The one thing that always confused me, is, when someone from the away team says "five to beam up" at the end of the adventure. How does the transporter chief know who to beam up, in cases where someone dies, or they're taking someone from the surface with them.
 
Comm badges have already been all kind of magic. Ever since TNG, a receiving badge instantly connects to an outgoing badge while the first person is saying "Person A to Person B." That's never been explained, and no one's ever questioned it. Therefore what's to question about personal transporters?

Or is this just another "Disco sucks! Kurtzman is an evil hedonist!" thing?
Possibly second one, but in fairness, comm badges seem to be able to have some sort of mind reading power.
 
Wait until people find out modern transporters on Discovery are telepathic and are powered by human thought. They can take you anyplace in the universe you think of including other people's dreams.

Jason
I have wondered why they have never used that function of the spore drive.
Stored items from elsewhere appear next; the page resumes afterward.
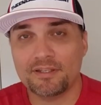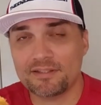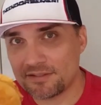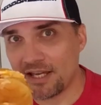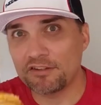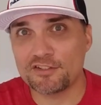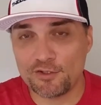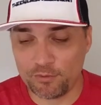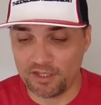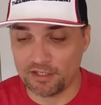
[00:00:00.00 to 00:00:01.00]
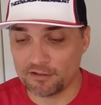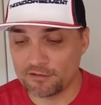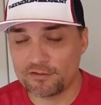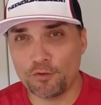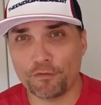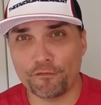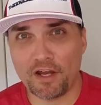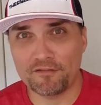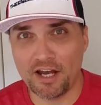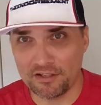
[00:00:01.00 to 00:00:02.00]
it's on the two thing, two for
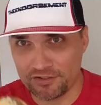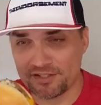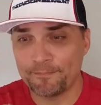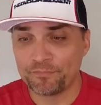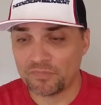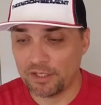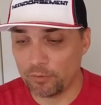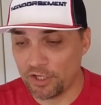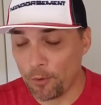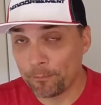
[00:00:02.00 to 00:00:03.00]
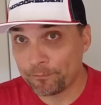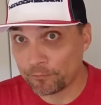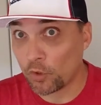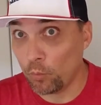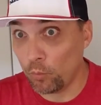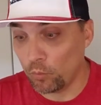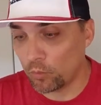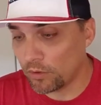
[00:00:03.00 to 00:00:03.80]
five dollars. Here we go. Ooh.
Even before it was working right, Lorca was able to show off a remote-viewing function of DASH drive to Burnham, when he gave her a tour of various worlds. But they never showed why that worked, but moving the ship did not, or why they wasn't used later for pretty obvious tactical reasons.
 
The one thing that always confused me, is, when someone from the away team says "five to beam up" at the end of the adventure. How does the transporter chief know who to beam up, in cases where someone dies, or they're taking someone from the surface with them.
Yeah, I've wondered about that one, especially in cases where they're bringing someone from the surface with them. Best I can come up with is the transporter chief makes a lucky guess and this being TV, of course they don't screw it up.

Writing this post just gave me an idea for an awesome joke they could do on Lower Decks.
 
It seemed that talking to the spores was fairly straightforward. Making them do one's bidding wasn't though, so all they would do is show their holiday photos.
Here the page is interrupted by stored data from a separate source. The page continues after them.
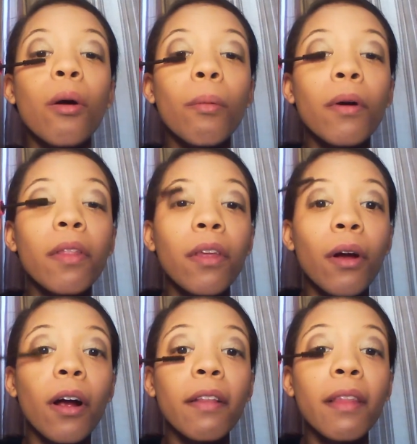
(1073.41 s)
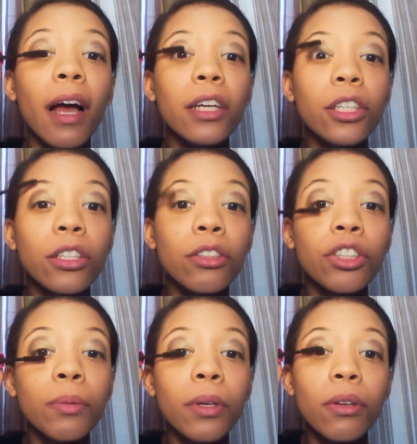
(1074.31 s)
with your lashes, you
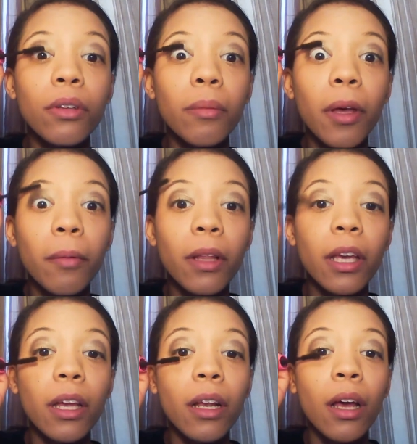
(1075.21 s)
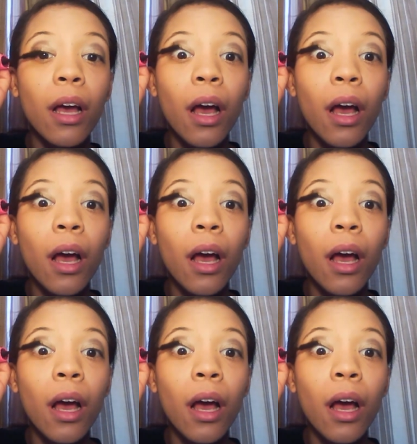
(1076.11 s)
should be using Maybelline.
We don't know if Lorca saw what Burnham saw. Probably his narration isn't in sync with what we see, and the Preserver/Ba'ul obelisk isn't on "a moon of Andoria" at all.

Timo Saloniemi
 
The one thing that always confused me, is, when someone from the away team says "five to beam up" at the end of the adventure. How does the transporter chief know who to beam up, in cases where someone dies, or they're taking someone from the surface with them.

Logically, the 4 people standing closest to the person saying 5 to beam up should be the ones who want to go. And the people on the ground would know that the transporter operator would assume that. I don't know if we see that idea get obviously violated anywhere.